The names of the columns are: book, review, state, price

3. What are the types of each of the columns?

  • Sometimes you may find that data will look one way, but is actually disguised as another. As mentioned above, a common example of this is numbers that are actually strings in the data!
  • You can use the typeof() function to learn what the type is for each column.
  • This would be a good application of a for loop. Since we have the column names from colnames(), we can loop through these and check the types of each of the column. Recall that you can access a column in a tibble with double bracket syntax tibble_data[["column_name"]] where tibble_data is a tibble and column_name is a string with the column name. Combining this with typeof() will give you back the type of the column itself.

for loop + print

Here, the class.output option does not work, because we set the results to ‘asis’. In the ouput, the code is therefore within the green box, rather than above it. As a work around, I copied the code and once it is not evaluated (eval = FALSE). When it is evaluated, it will not show the code echo = FALSE).

Helpful here: the results = ‘asis’ function.

for (var in seq_along(reviews_df)) {
      
  var_type <- typeof(reviews_df[[var]])
  names(var_type) <- names(reviews_df[var])
  
  var_type %>% glue_data("- `{names(.)}`: {.}") %>% print()
  # var_type %>% cat(labels = paste0("- `", names(.), "`: "),
  #     fill = TRUE,
  #     append = TRUE)
}

Variables and their unique types:

  • book: character
  • review: character
  • state: character
  • price: double

map

reviews_df %>% 
  map_chr(typeof) %>%
  as_tibble(rownames = "column") %>% 
  flextable() %>% 
  theme_alafoli()
# reviews_df %>% map_df(typeof) %>% 
#       pivot_longer(cols = everything(), 
#                    names_to = "column", 
#                    values_to = "type")

4. What are the unique values present in each of the columns?

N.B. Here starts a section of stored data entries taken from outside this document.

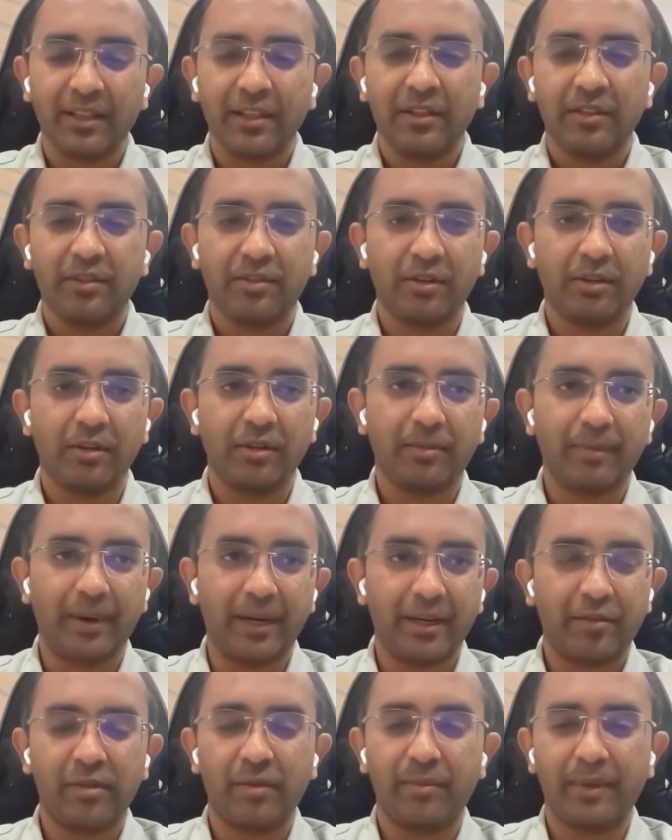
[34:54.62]
So
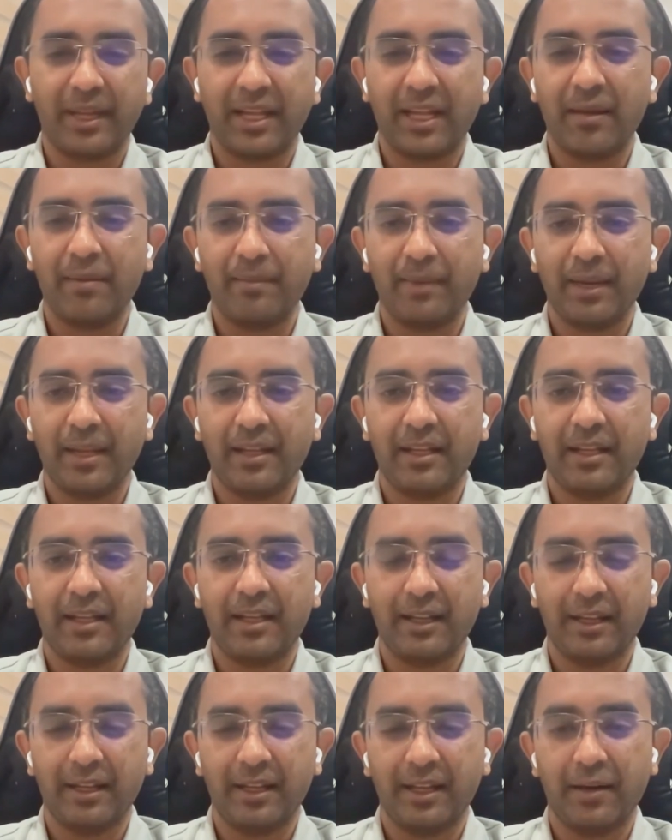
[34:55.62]
Microsoft became like
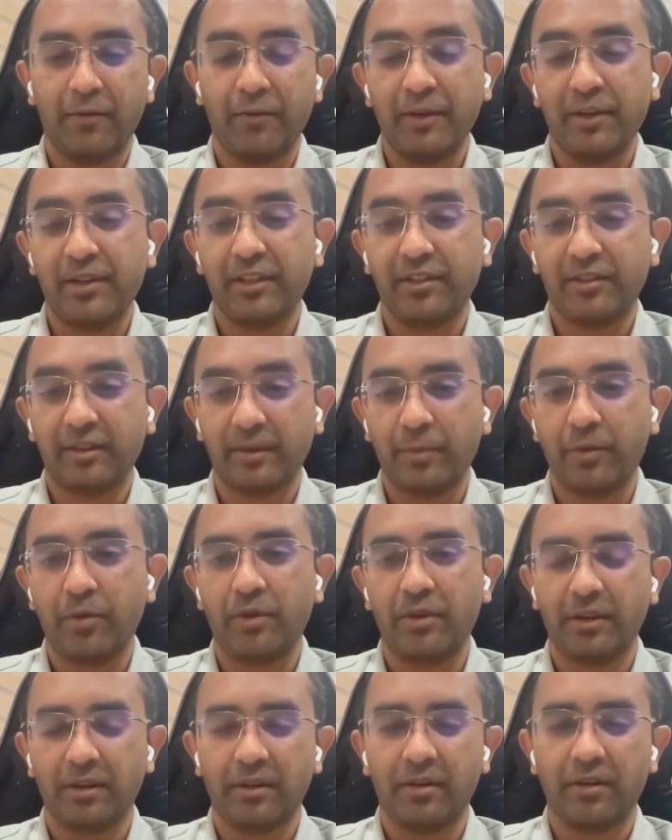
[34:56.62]
an official
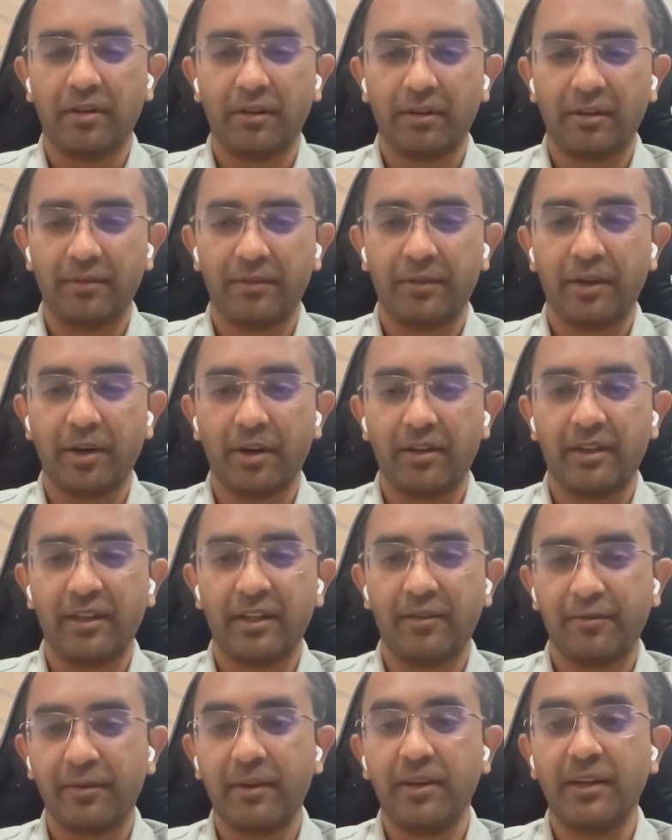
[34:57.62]
supporter of .NET
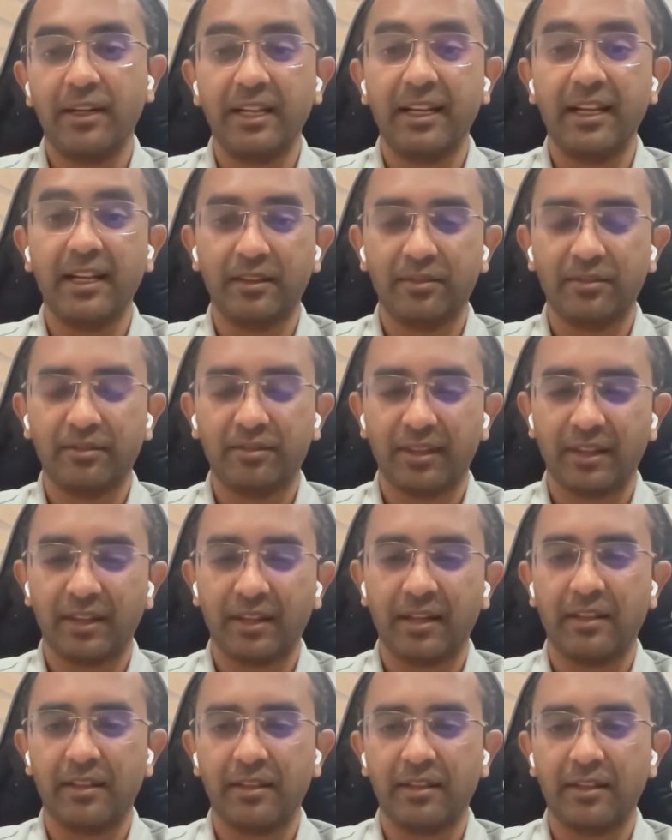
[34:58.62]
for Linux and
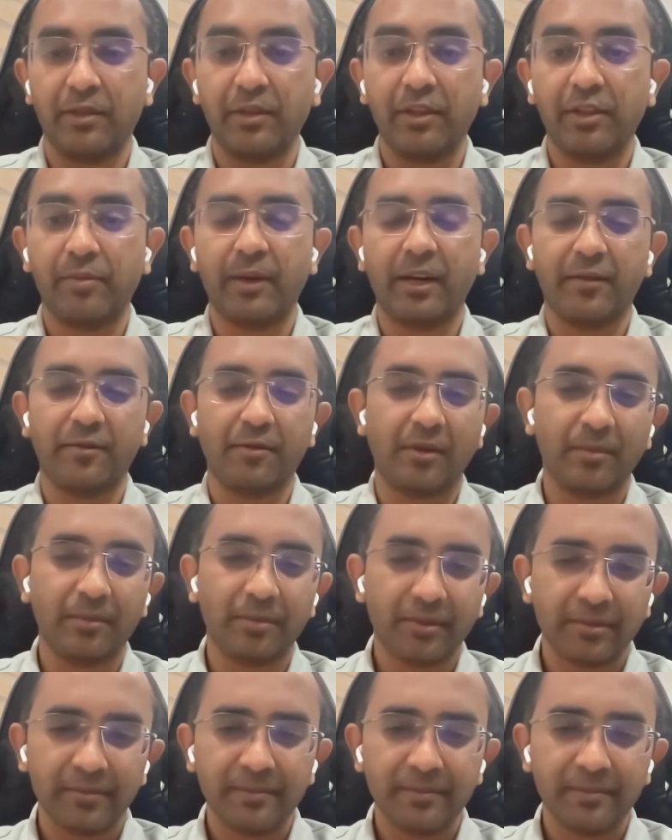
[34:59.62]
other Unix platforms.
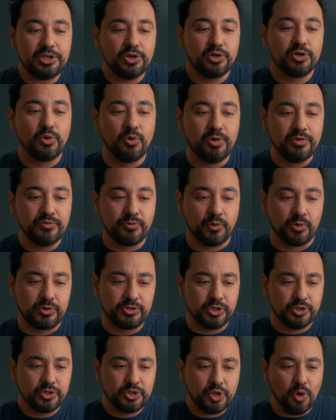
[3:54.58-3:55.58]
that you're going for.
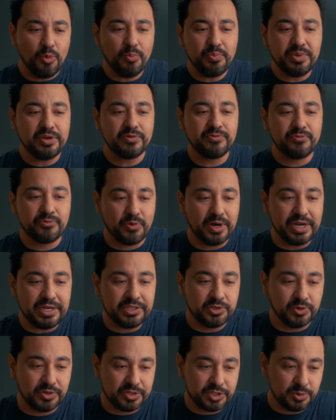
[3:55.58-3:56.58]
So don't be
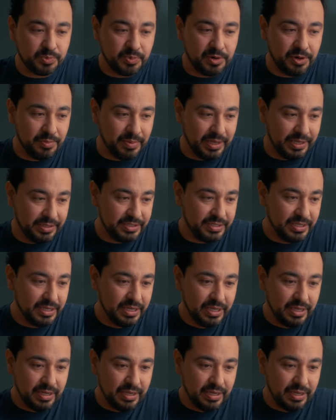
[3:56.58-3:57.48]
afraid to experiment.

  • The If we’re dealing with numbers, it’s good to get a sense of how high and how low the values go. If we’re dealing with strings, it’s good to see all of the different possible values that are there.
  • We want to print the columns and all the unique values per column
  • We can use glue, which makes it possible to add the “and” before the last element

for loop + print

for (var in seq_along(reviews_df)) {
  
  unique_values <- reviews_df[[var]] %>%
    unique() %>% 
    glue_collapse(sep = ", ", last = ", and ")
  
  names(unique_values) <- names(reviews_df[var])
     
  unique_values %>%
    glue_data("- `{names(.)}`: {.}") %>% print()
  # unique_values %>% cat(labels = paste0("- `", names(.), "`: "),
  #     fill = TRUE,
  #     append = TRUE)
} 

Variables and their unique values:

  • book: R Made Easy, R For Dummies, Secrets Of R For Advanced Students, Top 10 Mistakes R Beginners Make, and Fundamentals of R For Beginners
  • review: Excellent, Fair, Poor, Great, and Good
  • state: TX, NY, FL, Texas, California, Florida, CA, and New York
  • price: 19.99, 15.99, 50, 29.99, and 39.99

predefined for loop

how to set names to a list in loop

list_unique_values <- vector(mode = "list", length = ncol(reviews_df))
names(list_unique_values) <- colnames(reviews_df)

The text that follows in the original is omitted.